В тот день погибли пять мирных жителей. Больше десятка ранены. Об этом почти сразу написали интернет-издания из Киева. Бывшие донецкие интернет-издания, которые теперь “из Киева”. Оттуда теперь сообщают главные новости города, и этот факт вызывает глухое раздражение у многих оставшихся в Донецке.
Причины раздражения можно найти и объяснить, но похожее занятие полгода назад уже привело к тому, что сейчас происходит вокруг, так что лучше не надо.
— Знаете, что главное в лечении сифилиса? — спрашивал опытный врач. И сам же отвечал: — Не расчёсывать.
…На следующий день после первого серьёзного обстрела жилых кварталов город постепенно приходил в себя.
Магазины, по крайней мере те, где хлеб и молоко, открылись. Даже тот, возле которого разорвался снаряд. Кстати, ассортимент в супермаркетах — как в мирное время, город не голодает. Пока.

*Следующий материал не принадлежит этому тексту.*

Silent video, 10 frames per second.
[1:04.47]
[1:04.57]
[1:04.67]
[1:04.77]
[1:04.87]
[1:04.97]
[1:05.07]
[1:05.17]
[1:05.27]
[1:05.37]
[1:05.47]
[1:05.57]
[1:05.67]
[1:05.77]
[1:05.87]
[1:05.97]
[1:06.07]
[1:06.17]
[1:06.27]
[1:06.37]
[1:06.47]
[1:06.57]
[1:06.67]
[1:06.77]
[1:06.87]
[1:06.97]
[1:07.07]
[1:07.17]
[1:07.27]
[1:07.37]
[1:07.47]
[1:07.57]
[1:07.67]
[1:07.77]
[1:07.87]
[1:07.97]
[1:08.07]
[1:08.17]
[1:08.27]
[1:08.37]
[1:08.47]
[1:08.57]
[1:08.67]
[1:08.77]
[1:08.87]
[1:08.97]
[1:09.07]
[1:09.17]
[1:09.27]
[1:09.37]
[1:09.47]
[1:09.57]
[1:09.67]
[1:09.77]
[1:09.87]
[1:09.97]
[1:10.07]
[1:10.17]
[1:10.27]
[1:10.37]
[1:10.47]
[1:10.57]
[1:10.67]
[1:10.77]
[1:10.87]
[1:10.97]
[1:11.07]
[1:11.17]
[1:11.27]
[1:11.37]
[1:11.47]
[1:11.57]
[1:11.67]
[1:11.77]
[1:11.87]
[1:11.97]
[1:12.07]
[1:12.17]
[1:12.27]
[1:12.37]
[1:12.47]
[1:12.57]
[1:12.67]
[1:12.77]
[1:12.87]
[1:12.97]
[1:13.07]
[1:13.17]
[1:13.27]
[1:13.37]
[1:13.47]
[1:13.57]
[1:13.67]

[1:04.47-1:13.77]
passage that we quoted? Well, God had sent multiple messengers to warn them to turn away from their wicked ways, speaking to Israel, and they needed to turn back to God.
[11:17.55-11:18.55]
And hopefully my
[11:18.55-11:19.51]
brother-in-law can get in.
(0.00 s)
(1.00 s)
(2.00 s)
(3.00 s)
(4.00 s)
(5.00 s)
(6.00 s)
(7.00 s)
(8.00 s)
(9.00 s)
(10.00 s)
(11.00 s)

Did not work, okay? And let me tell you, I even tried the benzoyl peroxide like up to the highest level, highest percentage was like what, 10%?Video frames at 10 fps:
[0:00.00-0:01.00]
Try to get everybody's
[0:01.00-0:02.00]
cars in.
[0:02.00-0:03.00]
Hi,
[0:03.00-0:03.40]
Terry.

Сайт городского головы сообщил, что транспортное сообщение до железнодорожного вокзала возобновлено. Или мне показалось, но за рулём троллейбусов в городе нынче преимущественно мужчины.
А вот свирепых контролёров, этого несмываемого позора Донецка из прошлого, как-то вдруг не стало. Но пассажиры всё равно компостируют талончики в электронных компостерах, и те деловито жужжат, впечатывая дату и время поездки.
В первый раз такие умные штуки, сильно отличающиеся от привычных советских “дыроколов”, я увидел в Кракове лет десять назад. Тогда я был почти уверен, что в Донецке их не будет никогда. Надо же — ошибся. Сегодня между Краковом и Донецком опять бездна.